In every community, there may be older adults who are being harmed by some type of abuse. The most common types of abuse of older adults include physical abuse, sexual abuse, financial exploitation, neglect by others, mental abuse, abandonment, isolation, and self-neglect. Older adults who are being abused, as well as people who are worried about a family member, friend, or neighbor, need a safe, confidential place to call for help, and in Massachusetts, they have the Statewide Elder Abuse hotline at (800) 922-2275. Springwell’s Protective Services Program, an important partner in the statewide system, is designed to help eliminate or alleviate the abuse or neglect of an older adult by responding to reports of abuse in seventeen greater Boston and MetroWest communities. Each year on June 15th, World Elder Abuse Awareness Day serves as a reminder that older adults may need assistance to escape abuse.

This year, Springwell was invited with Belmont Police Lt. Kristin Daley to help lead a comprehensive Elder Abuse Investigations training program organized by the Municipal Police Training Committee for officers across Massachusetts. Elisa Espinal, MSCJ, LSW, Springwell’s Protective Services Program Manager led a session on Mandated Reporter Training. This specialized training helps officers develop a deeper understanding of the unique challenges faced by older adults and the importance of well-thought-out prompt responses. The partnership between law enforcement and organizations such as Springwell helps provide sound solutions.

Espinal explained the types of abuse that Protective Services workers (PS) investigate and where those overlap with Law Enforcement. PS is responsible for investigating physical abuse, emotional abuse, sexual abuse, neglect, financial exploitation, and self-neglect. Law Enforcement participates in situations that involve physical abuse, sexual abuse, financial exploitation, and neglect in some circumstances.

When a report is received, the Protective Services team initiates an investigation process with a specific timeline and follow-up plan.
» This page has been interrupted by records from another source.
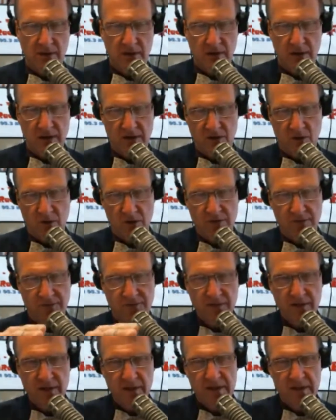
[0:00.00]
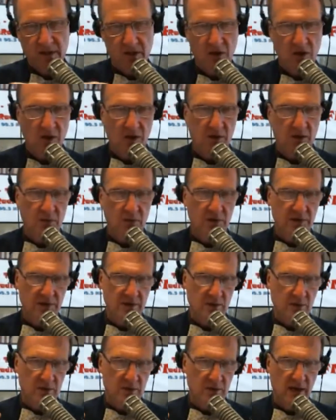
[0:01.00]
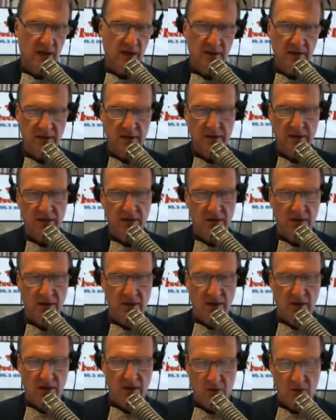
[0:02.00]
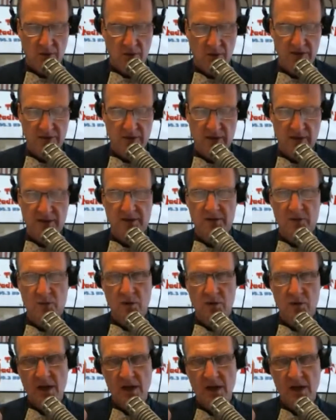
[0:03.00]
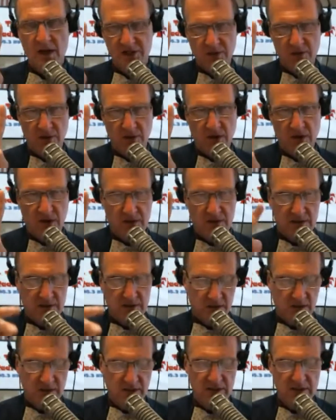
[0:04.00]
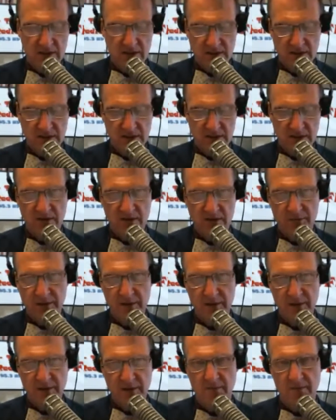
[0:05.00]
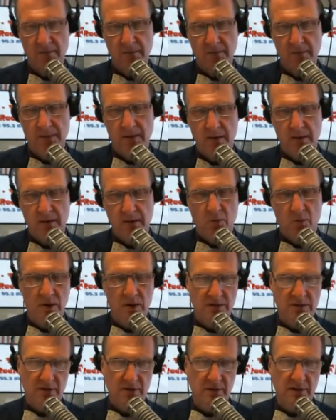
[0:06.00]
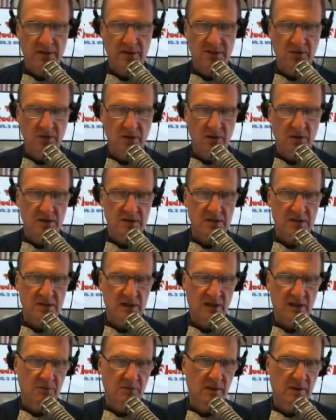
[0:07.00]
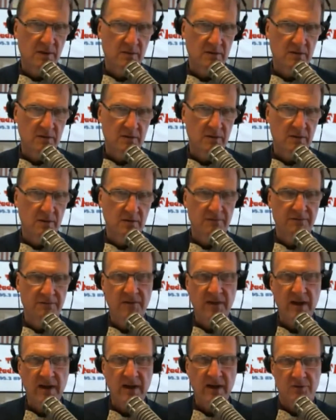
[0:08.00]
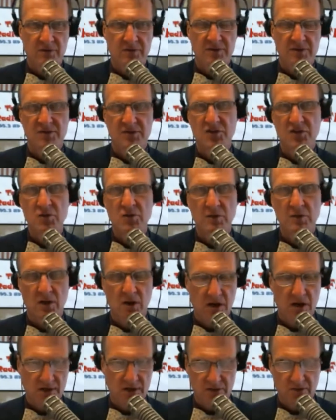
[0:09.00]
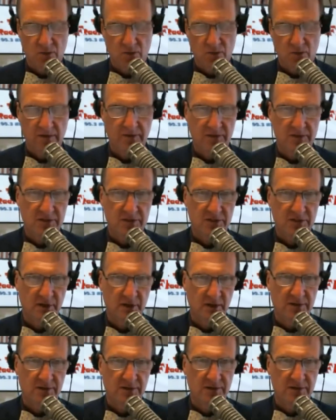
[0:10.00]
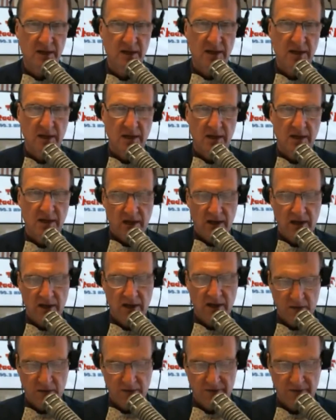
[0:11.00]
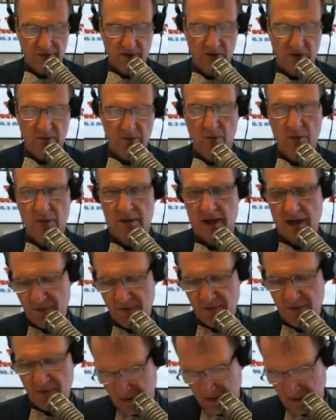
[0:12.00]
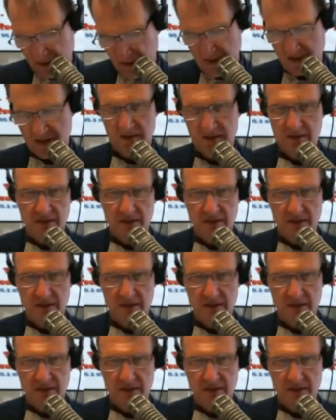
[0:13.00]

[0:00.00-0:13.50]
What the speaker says: and accorded freely to all, whether you were an alien or an Israelite. There were not two laws. This kind of bill wants there to be two laws. This kind of Republican bill favors two laws, one for the stranger and one for the homeborn. I think that's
By law, the identity of the reporter is kept confidential.

Protective Services functions with the philosophy of balancing the older adult’s right to self-determination and the mandate to protect. There is an exception to self-determination when the individual poses a threat to themselves or others. After reviewing the reporting process, steps of an investigation and the types of referrals that lead to valuable solutions for the older adult, Espinal spent time talking about the philosophy of the Protective Services program that makes it most effective.  She emphasized that “Springwell’s Protective Services Program is committed to responding to reports of elders at risk with the goal of alleviating the risk to the elder and supporting their safety, health, and independence. Every older adult’s right to self-determination plays a vital role in the process and is often the key to achieving the best outcome possible. When we bring understanding to situations that may not be healthy ones, working to respect the elder’s decisions and meet them where they are often gets us to the goal of safety. Sometimes it is best to help elders in these situations make small changes little by little, with ongoing support, instead of trying to fix everything all at once, which can lead people to shut down with no room for improvement.”